I’m not sure exactly what drew me to rescue the banjo from storage and start playing it at age 46. Maybe it was Seeger visiting Occupy Wall Street. I’m sure that was a factor. I was also a band geek in high school. One of my greatest achievements was making it into the All-State Band playing Small Tuba aka Euphonium. It’s been a long time since I’ve been The Best at anything and I admit to missing the stage and everything that goes along with it. Anyone who says they don’t like the cheers and adulation is just lying. Small Tuba does have its drawbacks. There’s not much you can do with it beyond joining a circus or military band. While a circus band would be loads of fun, the musicians who play in them are world class. And it’s been a quarter century since I’ve played seriously. So I asked myself, why not find a new passion? Why not lead people in a robust chorus of Solidarity Forever & Which Side Are You On? Everybody and their brother plays guitar. But banjo? That would be bad ass cool! I knew where I could find an instrument, and of course the most important factor – it was FREE – just sitting there in storage waiting for me. Enough about my uncomfortable past…
About the Banjo’s uncomfortable past…
The banjo is a four-, five- or (occasionally) six-stringed instrument with a thin membrane stretched over a frame or cavity as a resonator. The membrane is typically a piece of animal skin or plastic, and the frame is typically circular. Early forms of the instrument were fashioned by Africans in Colonial America, adapted from several African instruments of similar design.[1]
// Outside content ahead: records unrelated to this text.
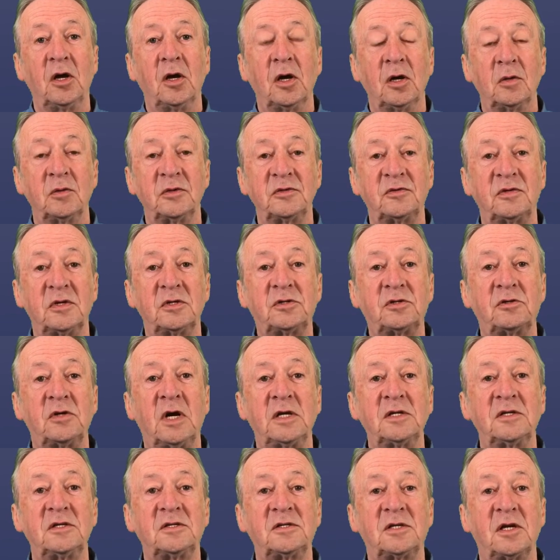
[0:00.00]
was the
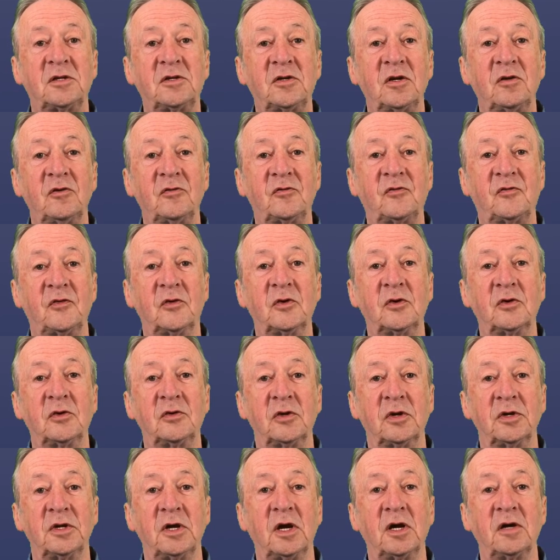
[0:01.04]
trend-setting
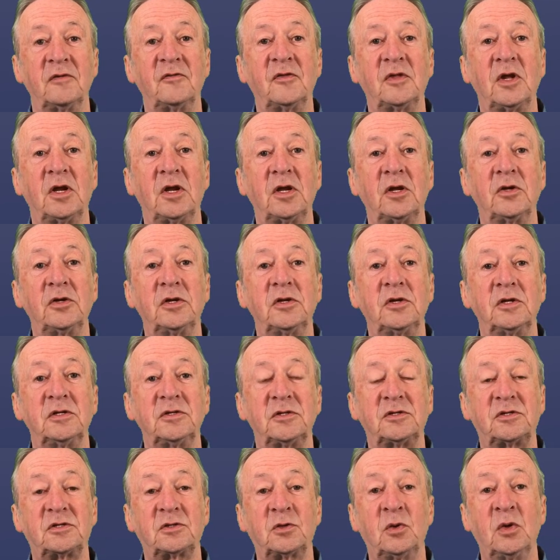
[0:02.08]
forerunner of the London
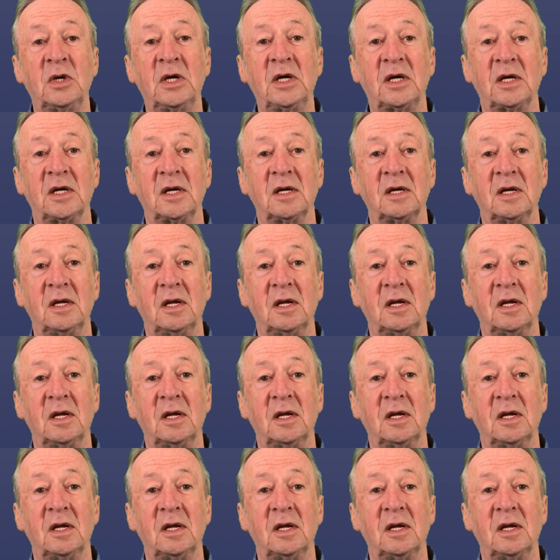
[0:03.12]
Square,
The banjo is frequently associated with country, folk, Irish traditional and bluegrass music. Historically, the banjo occupied a central place in African American traditional music, before becoming popular in the minstrel shows of the 19th century. In fact, slaves both were influenced by and influenced the early development of the music, which became country and bluegrass, particularly in regard to the innovation of musical techniques for both the banjo and fiddle.[2][3][4] The banjo, with the fiddle, is a mainstay of American old-time music.
Part of learning a new instrument is learning its’ history. What I meant by its past being uncomfortable, is not the banjo’s fifteen minutes of pop culture fame as the sound track for Appalachian man on man rape in the movie Deliverance (BTW if you’re ever on Jeopardy, the Dueling Banjos tune is traditionally performed with banjo and guitar, not two banjos). I’m talking about the history of the banjo, heavily promoted at the time as “The American Instrument“, and its association with American blackface minstrel shows of the 19th and early 20th century. Basically you have an instrument with African roots, being popularized by white American performers in blackface, then later black Americans in blackface, using exaggerated stereotyped… well you can understand why the instrument lost a great deal of popularity over the 20th century.
So how are actual black American minstrel show artists and performers viewed? As you might imagine, their work has a long history of being celebrated and vilified. Even now there are black banjo performers getting called Uncle Toms in the comment threads on You-Tube.